Pipelines Guide

Sequential and Dataflow pipeline patterns, configurations, and best practices

Version: {VERSION} Related: Execution Guide, Tasks Guide, Dataflow Guide

Overview

Taskiq-Flow provides two main pipeline types for orchestrating task workflows:

  1. SequentialPipeline — Manual step chaining for linear workflows
  2. DataflowPipeline — Automatic DAG construction from task dependencies

For a comprehensive deep-dive into dataflow patterns, see the Dataflow Guide.

This guide explores both types, their use cases, and how to choose between them.


1. Sequential Pipeline

The classic pipeline model where you explicitly chain steps in order.

1.1. Basic Structure

from taskiq_flow import Pipeline

pipeline = (
    Pipeline(broker)
    .call_next(task1)
    .call_next(task2)
    .call_next(task3)
)

Execution: task1 → task2 → task3 (synchronously)

1.2. Available Operations

.call_next(task, *args, **kwargs)

Execute a task, passing the previous result as the first argument:

pipeline.call_next(process_data).call_next(save_result)
# process_data receives output of previous step
# save_result receives output of process_data

Parameter binding:

  • By position: result becomes first argument
  • By name: pipeline.call_next(task, param_name=previous_result)

Example:

@broker.task
def multiply(value: int, factor: int) -> int:
    return value * factor

pipeline.call_next(add_one).call_next(multiply, factor=3)
# add_one output → multiply(value=...) , factor=3

.call_after(task, *args, **kwargs)

Execute a task without consuming the previous result (fire-and-forget within pipeline):

pipeline.call_next(process).call_after(log_completion)
# log_completion runs after process but doesn't receive process's output

Useful for side effects (logging, notifications) that shouldn’t transform the data flow.

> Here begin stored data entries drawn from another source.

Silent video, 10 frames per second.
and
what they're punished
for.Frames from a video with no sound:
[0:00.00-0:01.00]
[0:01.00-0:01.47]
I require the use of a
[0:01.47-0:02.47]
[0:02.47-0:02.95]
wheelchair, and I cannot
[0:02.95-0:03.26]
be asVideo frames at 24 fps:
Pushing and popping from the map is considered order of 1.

.map(task, max_parallel=None)

Apply a task to each element of an iterable result in parallel:

# Previous step returned: [1, 2, 3, 4]
pipeline.map(process_item)
# Runs process_item(1), process_item(2), ... concurrently
# Collects results: [processed1, processed2, ...]

Options:

  • max_parallel=10 — limit concurrent executions
  • output_name="results" — custom output key (default: task output name)

.filter(task)

Keep elements where the task returns truthy:

# Previous step returned: [1, 2, 3, 4]
pipeline.filter(is_even)
# Keeps elements where is_even(element) returns True
# Result: [2, 4]

.group(tasks, param_names=None)

Execute multiple independent tasks in parallel, starting from the same input:

pipeline.group(
    [task_a, task_b, task_c],
    param_names=["x", "y", "z"]  # bind input to these parameters
)
# All three tasks receive the same previous result
# Returns: [result_a, result_b, result_c]

2. Dataflow Pipeline

For a comprehensive guide on dataflow patterns, see the Dataflow Guide.

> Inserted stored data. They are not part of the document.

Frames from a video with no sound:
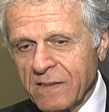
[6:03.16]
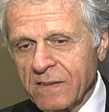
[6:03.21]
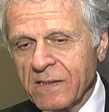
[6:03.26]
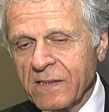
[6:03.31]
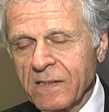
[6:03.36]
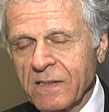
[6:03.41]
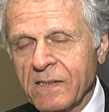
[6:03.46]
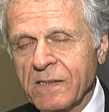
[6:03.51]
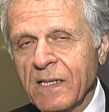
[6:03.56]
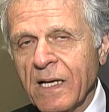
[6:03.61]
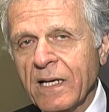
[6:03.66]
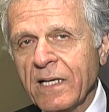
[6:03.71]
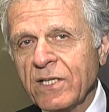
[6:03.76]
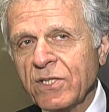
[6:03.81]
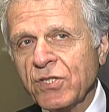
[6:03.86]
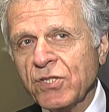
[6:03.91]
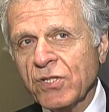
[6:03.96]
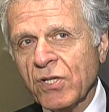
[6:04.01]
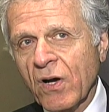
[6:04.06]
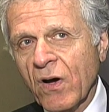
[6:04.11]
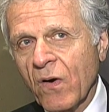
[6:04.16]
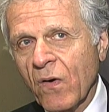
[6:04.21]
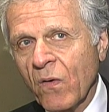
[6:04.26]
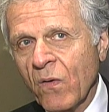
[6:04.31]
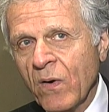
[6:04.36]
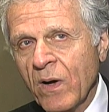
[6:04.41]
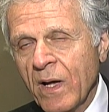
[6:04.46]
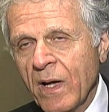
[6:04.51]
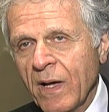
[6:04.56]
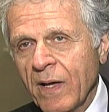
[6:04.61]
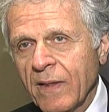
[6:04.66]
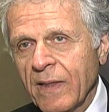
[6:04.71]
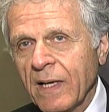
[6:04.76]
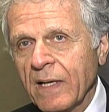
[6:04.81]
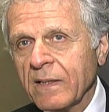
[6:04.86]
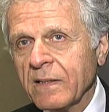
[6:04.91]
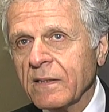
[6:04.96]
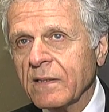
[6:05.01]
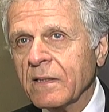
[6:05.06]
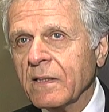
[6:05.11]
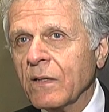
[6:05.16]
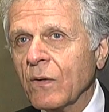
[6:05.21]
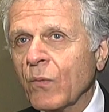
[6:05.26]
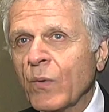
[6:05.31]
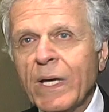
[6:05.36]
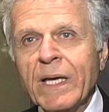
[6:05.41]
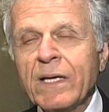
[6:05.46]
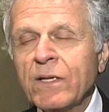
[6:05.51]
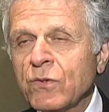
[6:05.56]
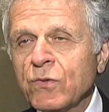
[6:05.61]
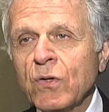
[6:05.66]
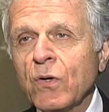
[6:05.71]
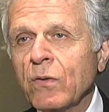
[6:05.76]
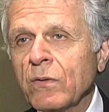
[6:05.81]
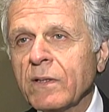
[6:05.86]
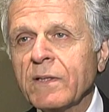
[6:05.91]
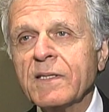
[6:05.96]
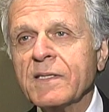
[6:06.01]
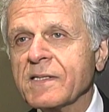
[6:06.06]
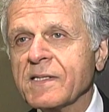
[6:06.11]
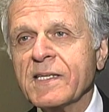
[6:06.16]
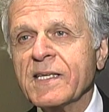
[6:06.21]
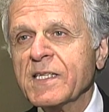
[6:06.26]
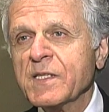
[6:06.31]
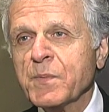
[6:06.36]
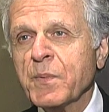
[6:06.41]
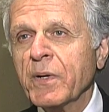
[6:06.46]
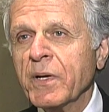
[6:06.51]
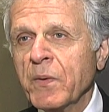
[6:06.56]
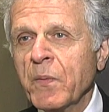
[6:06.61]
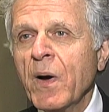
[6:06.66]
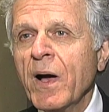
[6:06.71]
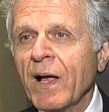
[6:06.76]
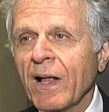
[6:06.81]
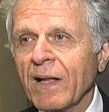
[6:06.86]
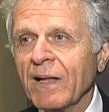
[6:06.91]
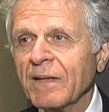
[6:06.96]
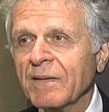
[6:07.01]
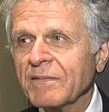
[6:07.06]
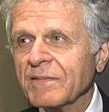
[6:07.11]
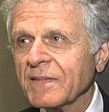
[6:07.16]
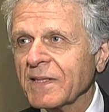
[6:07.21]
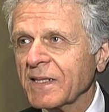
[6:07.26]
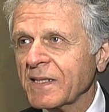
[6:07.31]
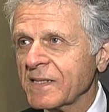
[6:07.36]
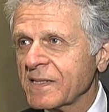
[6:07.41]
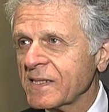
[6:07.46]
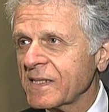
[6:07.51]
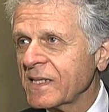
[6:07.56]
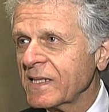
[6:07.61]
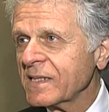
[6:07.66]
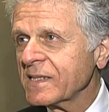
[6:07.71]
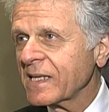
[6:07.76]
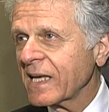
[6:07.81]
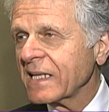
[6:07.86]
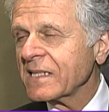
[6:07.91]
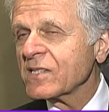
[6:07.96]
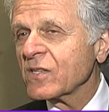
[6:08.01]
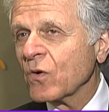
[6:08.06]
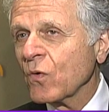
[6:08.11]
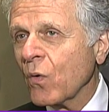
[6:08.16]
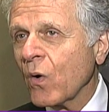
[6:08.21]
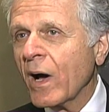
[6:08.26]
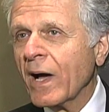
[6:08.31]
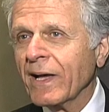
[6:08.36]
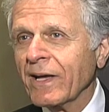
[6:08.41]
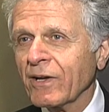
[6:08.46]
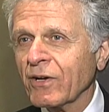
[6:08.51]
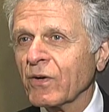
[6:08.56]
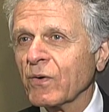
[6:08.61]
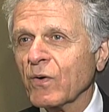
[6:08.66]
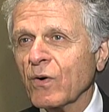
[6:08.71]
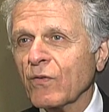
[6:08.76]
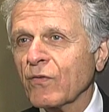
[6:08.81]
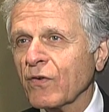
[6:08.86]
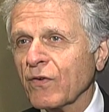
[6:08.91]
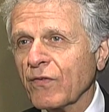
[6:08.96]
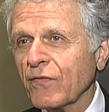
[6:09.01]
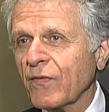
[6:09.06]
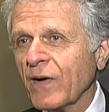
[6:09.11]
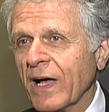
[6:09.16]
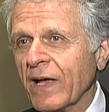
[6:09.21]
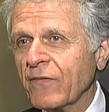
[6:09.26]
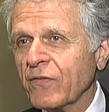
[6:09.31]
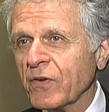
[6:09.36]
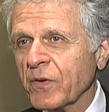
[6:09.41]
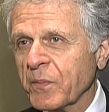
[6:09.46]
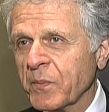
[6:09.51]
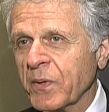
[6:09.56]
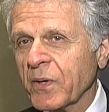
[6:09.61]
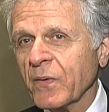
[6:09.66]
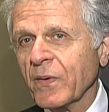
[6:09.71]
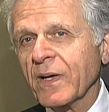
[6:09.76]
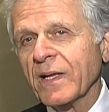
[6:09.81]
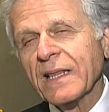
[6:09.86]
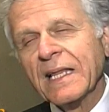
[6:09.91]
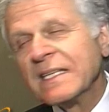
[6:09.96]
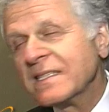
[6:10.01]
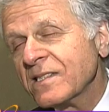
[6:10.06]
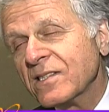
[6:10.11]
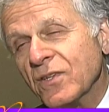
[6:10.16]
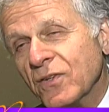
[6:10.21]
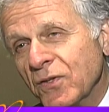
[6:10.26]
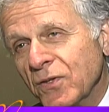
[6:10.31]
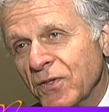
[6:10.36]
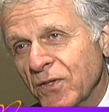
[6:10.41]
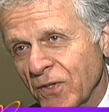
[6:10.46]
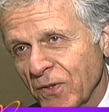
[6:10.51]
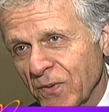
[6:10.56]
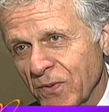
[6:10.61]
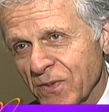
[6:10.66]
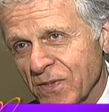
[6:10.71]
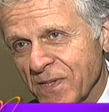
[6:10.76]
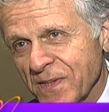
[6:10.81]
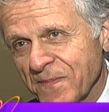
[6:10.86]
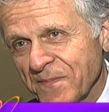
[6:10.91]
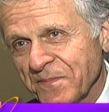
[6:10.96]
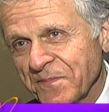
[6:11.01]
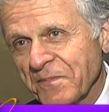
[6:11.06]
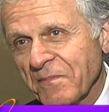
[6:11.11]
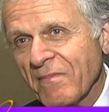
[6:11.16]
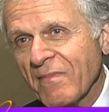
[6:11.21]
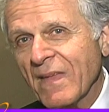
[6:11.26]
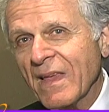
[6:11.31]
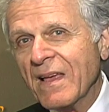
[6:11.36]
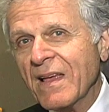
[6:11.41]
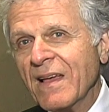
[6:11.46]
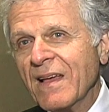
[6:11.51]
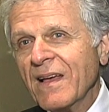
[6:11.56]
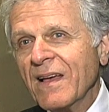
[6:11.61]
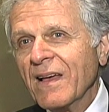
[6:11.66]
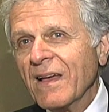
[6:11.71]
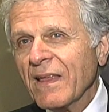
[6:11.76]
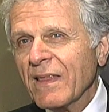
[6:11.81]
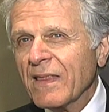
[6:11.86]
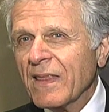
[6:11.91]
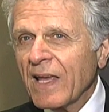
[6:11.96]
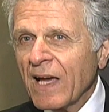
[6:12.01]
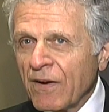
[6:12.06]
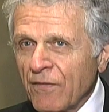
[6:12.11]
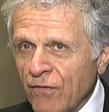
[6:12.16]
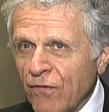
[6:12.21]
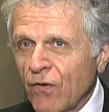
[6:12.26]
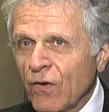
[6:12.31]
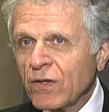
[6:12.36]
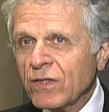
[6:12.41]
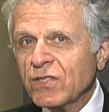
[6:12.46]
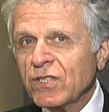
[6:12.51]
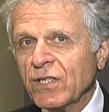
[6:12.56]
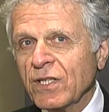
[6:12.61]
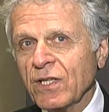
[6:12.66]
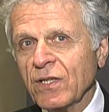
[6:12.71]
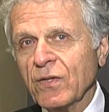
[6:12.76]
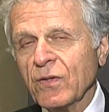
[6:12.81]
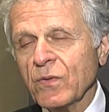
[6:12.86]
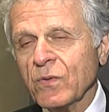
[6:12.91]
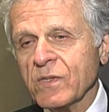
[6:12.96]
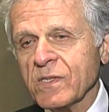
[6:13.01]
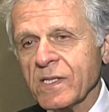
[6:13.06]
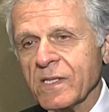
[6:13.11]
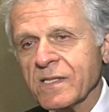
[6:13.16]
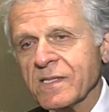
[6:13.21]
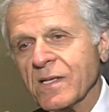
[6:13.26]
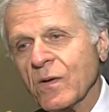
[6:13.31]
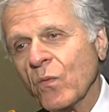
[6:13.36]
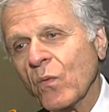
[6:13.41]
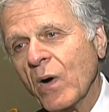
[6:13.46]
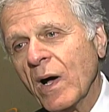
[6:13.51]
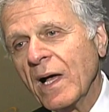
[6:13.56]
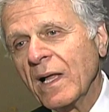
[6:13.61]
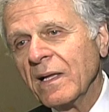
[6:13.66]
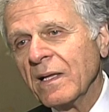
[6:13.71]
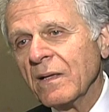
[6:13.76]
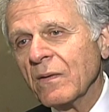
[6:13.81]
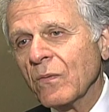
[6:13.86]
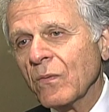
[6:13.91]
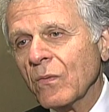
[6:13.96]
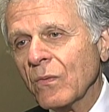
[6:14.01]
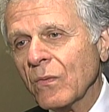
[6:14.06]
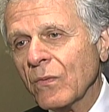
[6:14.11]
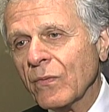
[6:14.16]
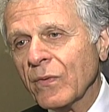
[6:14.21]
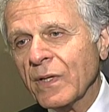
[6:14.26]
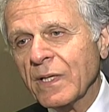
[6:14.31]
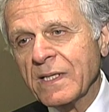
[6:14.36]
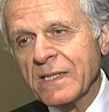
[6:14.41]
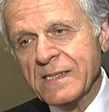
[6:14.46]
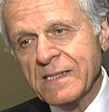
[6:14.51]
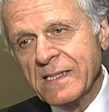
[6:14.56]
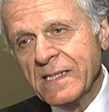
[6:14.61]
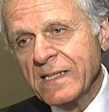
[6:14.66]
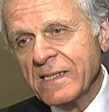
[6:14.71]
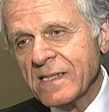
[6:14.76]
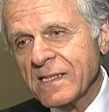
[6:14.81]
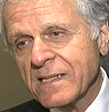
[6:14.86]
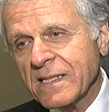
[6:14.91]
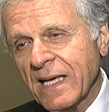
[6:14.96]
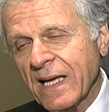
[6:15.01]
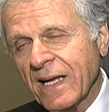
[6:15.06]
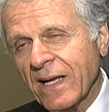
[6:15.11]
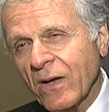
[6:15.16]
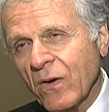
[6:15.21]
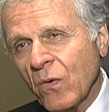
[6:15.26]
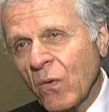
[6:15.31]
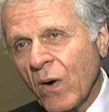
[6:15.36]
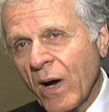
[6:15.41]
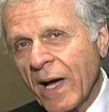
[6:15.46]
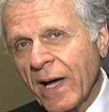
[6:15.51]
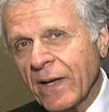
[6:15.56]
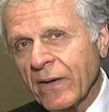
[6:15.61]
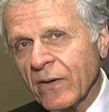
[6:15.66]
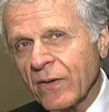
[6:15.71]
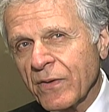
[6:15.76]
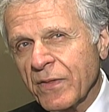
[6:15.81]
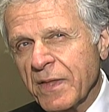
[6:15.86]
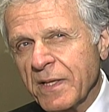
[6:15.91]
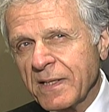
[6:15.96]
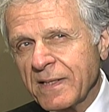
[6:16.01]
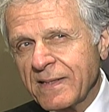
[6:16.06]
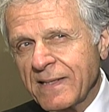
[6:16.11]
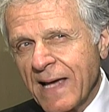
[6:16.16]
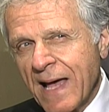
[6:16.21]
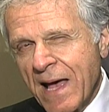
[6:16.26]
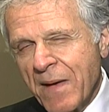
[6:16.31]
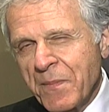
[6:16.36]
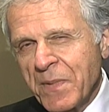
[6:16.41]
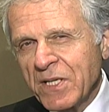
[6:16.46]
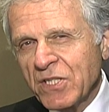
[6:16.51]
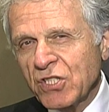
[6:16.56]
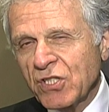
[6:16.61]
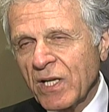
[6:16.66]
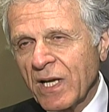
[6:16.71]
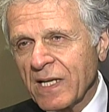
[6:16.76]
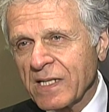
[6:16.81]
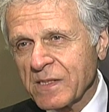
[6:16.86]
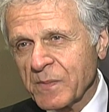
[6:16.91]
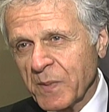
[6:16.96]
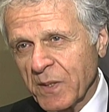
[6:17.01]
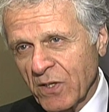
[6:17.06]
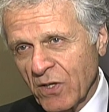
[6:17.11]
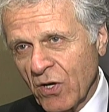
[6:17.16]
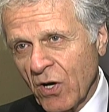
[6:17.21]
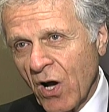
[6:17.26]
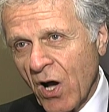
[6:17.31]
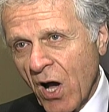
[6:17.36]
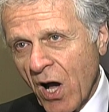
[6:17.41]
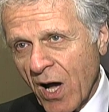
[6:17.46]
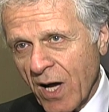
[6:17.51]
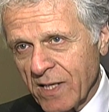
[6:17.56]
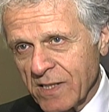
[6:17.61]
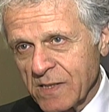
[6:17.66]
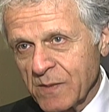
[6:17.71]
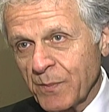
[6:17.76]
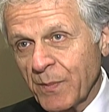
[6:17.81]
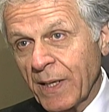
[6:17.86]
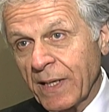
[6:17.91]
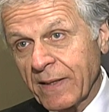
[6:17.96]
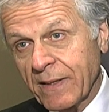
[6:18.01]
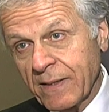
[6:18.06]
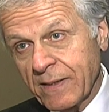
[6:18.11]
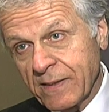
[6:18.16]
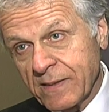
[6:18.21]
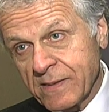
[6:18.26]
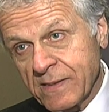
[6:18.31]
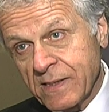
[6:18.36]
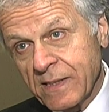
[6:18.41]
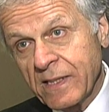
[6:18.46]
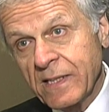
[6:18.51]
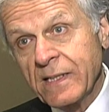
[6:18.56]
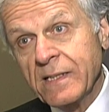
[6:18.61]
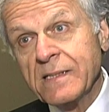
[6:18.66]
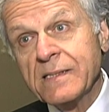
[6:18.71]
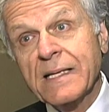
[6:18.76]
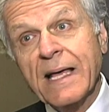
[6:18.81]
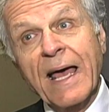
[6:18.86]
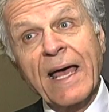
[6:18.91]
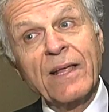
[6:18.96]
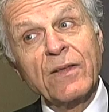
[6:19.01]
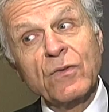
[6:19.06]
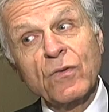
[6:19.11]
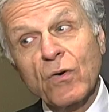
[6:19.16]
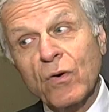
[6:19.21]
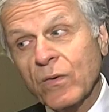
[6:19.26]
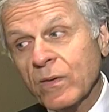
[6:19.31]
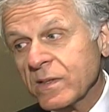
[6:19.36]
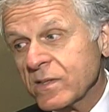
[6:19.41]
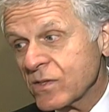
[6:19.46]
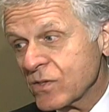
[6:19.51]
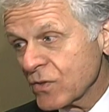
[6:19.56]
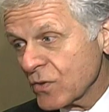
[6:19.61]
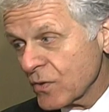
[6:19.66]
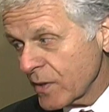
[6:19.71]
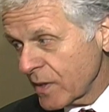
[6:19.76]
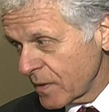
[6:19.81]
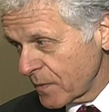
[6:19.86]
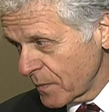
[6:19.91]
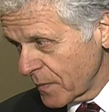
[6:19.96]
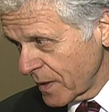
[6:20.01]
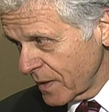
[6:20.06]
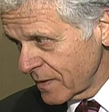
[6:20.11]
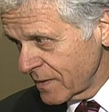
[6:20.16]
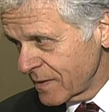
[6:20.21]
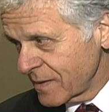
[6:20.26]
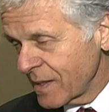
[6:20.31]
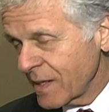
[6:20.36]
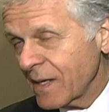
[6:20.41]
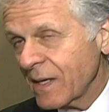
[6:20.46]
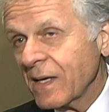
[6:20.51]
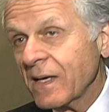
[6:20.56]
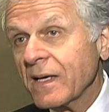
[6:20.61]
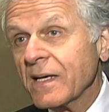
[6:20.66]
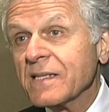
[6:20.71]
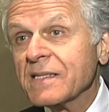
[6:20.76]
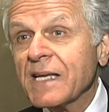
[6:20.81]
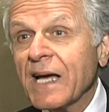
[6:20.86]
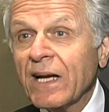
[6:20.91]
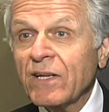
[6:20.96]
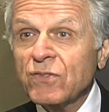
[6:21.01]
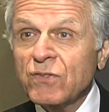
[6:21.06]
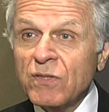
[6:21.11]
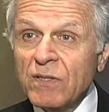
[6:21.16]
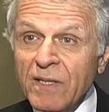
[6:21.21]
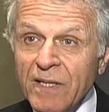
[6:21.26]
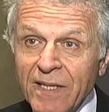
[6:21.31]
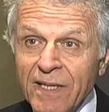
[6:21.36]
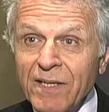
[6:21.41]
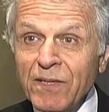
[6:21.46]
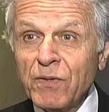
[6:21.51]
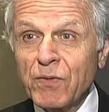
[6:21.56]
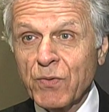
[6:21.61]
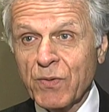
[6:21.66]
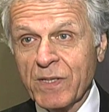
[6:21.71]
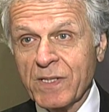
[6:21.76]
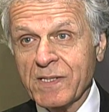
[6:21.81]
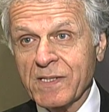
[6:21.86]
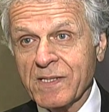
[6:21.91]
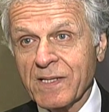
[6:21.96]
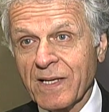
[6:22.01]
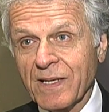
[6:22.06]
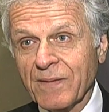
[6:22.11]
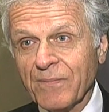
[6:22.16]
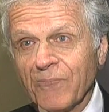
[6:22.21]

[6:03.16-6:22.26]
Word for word: The studies show that we control the disease pretty well. The disease gets quieter over a five year period. That's the good news. The unfortunate news is that while the disease is getting quieter, the damage that has been caused by the disease and or its treatment is actually increasing.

Automatic DAG construction using @pipeline_task(output=...) annotations.

2.1. Declaring Task Outputs

from taskiq_flow import pipeline_task, DataflowPipeline

@broker.task
@pipeline_task(output="features")
def extract_features(data: list[str]) -> dict:
    return {"count": len(data)}

@broker.task
@pipeline_task(output="stats")
def compute_stats(features: dict) -> dict:
    return {"entries": features["count"] * 2}

@broker.task
@pipeline_task(output="report")
def generate_report(stats: dict) -> str:
    return f"Stats: {stats}"

Key: The output parameter declares what this task produces. Downstream tasks declare matching parameter names to consume those outputs.

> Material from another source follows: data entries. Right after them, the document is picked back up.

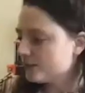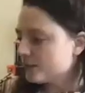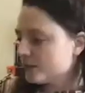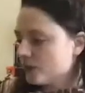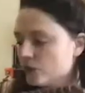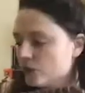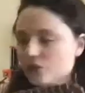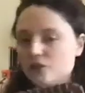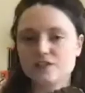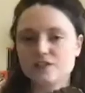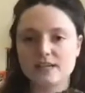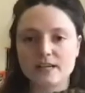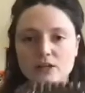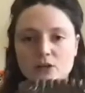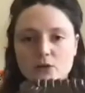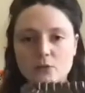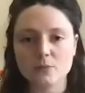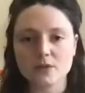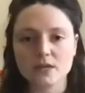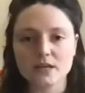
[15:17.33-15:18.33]
you should take your
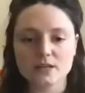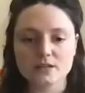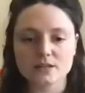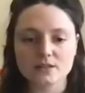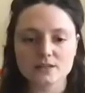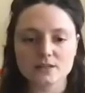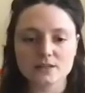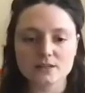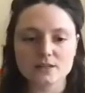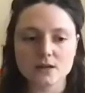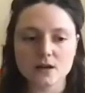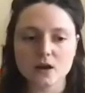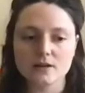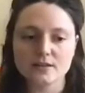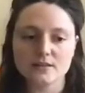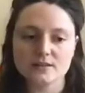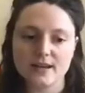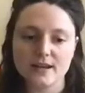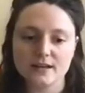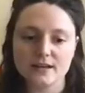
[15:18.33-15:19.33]
biggest
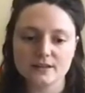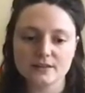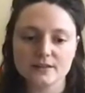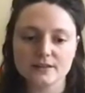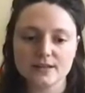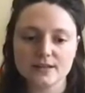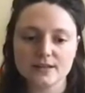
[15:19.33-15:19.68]
container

2.2. Building the Pipeline

pipeline = DataflowPipeline.from_tasks(
    broker,
    [extract_features, compute_stats, generate_report]
)

Automatic dependency resolution:

  1. extract_features produces features — no dependencies
  2. compute_stats needs features — depends on extract_features
  3. generate_report needs stats — depends on compute_stats

Resulting DAG:

extract_features → compute_stats → generate_report

2.3. Multiple Consumers

Multiple tasks can consume the same output; they’ll all wait for the producer:

@broker.task
@pipeline_task(output="features")
def extract(data): ...

@broker.task
@pipeline_task(output="tags")
def tag(features: dict): ...   # consumer 1 of features

@broker.task
@pipeline_task(output="embedding")
def embed(features: dict): ... # consumer 2 of features

# Both tag and embed run in parallel after extract completes

2.4. Input Parameters

Dataflow pipelines accept external inputs via kiq_dataflow(**kwargs):

results = await pipeline.kiq_dataflow(data=["file1.mp3", "file2.mp3"])
# The `data` parameter is matched to any task needing it
# Must match a parameter name of a task with no producer (external input)

3. Pipeline Configuration

3.1. Adding Tracking

from taskiq_flow import PipelineTrackingManager

tracking = PipelineTrackingManager().with_auto_storage(broker)
pipeline = Pipeline(broker).with_tracking(tracking)

See Tracking Guide for details.

3.2. Setting a Custom Pipeline ID

pipeline.pipeline_id = "my_custom_workflow_001"
# If not set, a UUID is generated automatically

Important for tracking and WebSocket subscriptions.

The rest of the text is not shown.